O que significa: “Não nos deixeis cair em tentação”?

Comentário ao Compêndio do Catecismo /52
Enzo Bianchi

Pedimos a Deus Pai que não nos deixe sozinhos e à mercê da tentação. Pedimos ao Espírito para sabermos discernir entre a provação que ajuda a crescer no bem e a tentação que conduz ao pecado e à morte, e, ainda, entre ser tentados e consentir na tentação.
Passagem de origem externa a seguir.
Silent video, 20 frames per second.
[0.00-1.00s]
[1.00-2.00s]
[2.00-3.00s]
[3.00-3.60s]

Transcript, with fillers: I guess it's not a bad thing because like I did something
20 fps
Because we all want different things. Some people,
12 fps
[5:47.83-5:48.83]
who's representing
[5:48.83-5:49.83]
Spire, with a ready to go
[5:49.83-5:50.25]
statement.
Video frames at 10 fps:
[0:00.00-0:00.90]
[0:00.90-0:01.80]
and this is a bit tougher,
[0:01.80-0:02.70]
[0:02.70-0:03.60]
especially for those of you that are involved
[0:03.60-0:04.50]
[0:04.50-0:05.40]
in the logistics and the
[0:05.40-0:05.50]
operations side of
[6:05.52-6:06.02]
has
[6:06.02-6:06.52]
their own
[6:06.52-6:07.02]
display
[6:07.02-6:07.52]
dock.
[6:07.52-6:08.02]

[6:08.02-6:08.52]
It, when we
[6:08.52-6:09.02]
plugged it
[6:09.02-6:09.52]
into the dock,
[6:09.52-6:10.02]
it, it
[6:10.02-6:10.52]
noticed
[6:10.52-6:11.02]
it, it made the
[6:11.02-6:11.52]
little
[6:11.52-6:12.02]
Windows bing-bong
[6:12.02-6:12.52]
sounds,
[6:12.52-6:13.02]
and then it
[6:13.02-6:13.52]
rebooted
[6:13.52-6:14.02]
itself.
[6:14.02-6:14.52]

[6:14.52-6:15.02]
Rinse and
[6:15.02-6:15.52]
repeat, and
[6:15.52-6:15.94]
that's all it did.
Esta petição coloca-nos em união com Jesus, que, com a sua oração, venceu a tentação e solicita a graça da vigilância e da perseverança final.
(Compêndio do Catecismo nº 596)

O sexto pedido segundo Mateus, o último em Lucas, é o único formulado em negativo: “Não nos deixeis cair em tentação” (Mt 6,13; Lc 11,4) [em latim: “et ne inducas nos in tentationem”]. É preciso dizer desde já que a versão tradicional não traduz adequadamente o verdadeiro sentido da invocação, porque nela se corre o risco de entender que Deus é o autor da tentação. Não, Deus não tenta ninguém, como nos recorda Tiago: “Ninguém diga, quando for tentado para o mal: «É Deus que me tenta.» Porque Deus não é tentado pelo mal, nem tenta ninguém. Cada um é tentado pela sua própria concupiscência, que o atrai e seduz. E a concupiscência, depois de ter concebido, dá à luz o pecado; e o pecado, uma vez consumado, gera a morte” (Tg 1,13-15). Estas palavras de Jesus devem, portanto, ser entendidas como: “Não nos deixeis cair em tentação, não nos abandoneis à tentação”.
O discípulo – adverte Jesus – deve “vigiar e orar para não cair em tentação” (cf. Mc 14,38; Mt 26,41), pedindo a ajuda e a proteção do Senhor na hora da provação. “A vida do homem na terra é uma provação” (cf. Jb 7,1), porque o homem é sempre tentado a contradizer o amor de Deus, a viver sem e contra os outros. Ser tentado faz parte do caminho do seguimento de Jesus: de facto, também Ele, nos dias da sua vida terrena, foi posto à prova (cf. Heb 4, 15) e, no sofrimento, aprendeu a obediência (cf. Heb 5, 7-9). Portanto, quando nos deixamos seduzir pelos ídolos, quando nos damos tantas razões para não escutar a Palavra de Deus, quando temos medo de sofrer por causa das perseguições que surgem no horizonte da vida cristã, então, mais do que nunca, devemos sentir o Senhor Jesus próximo. Ele luta ao nosso lado e em nós, e chama-nos a fazer nossa a sua luta.
A par das tentações quotidianas, há também a grande prova, a da não-fé, que surge normalmente em dois momentos particulares da vida: no início e no fim do caminho do discipulado, antes da morte. Nestas alturas, a pergunta é: “Vale a pena? Valeu a pena?”; “O Senhor está connosco sim ou não?” (Ex 17,7). Também neste caso, é necessário rezar: “Pai, não nos abandoneis à tentação”, para não cairmos na confusão (cf. Sal 31,2; 71,1: “Em ti, Senhor, me refugio: para que eu não fique confuso para sempre!”), isto é, na desolação suprema de quem já não compreende se Deus está com ele, na perplexidade de quem perde a capacidade de dar sentido à sua existência.
A fé e a incredulidade coexistem nos nossos corações: o importante é não nos considerarmos isentos da tentação, porque nesse caso seremos vencidos por ela de antemão, sem sequer nos apercebermos… Em vez disso, devemos estar sempre prontos para a luta, confiando na ajuda de Deus e invocando-O para que nos ajude na hora da tentação, impedindo-nos de sucumbir nela.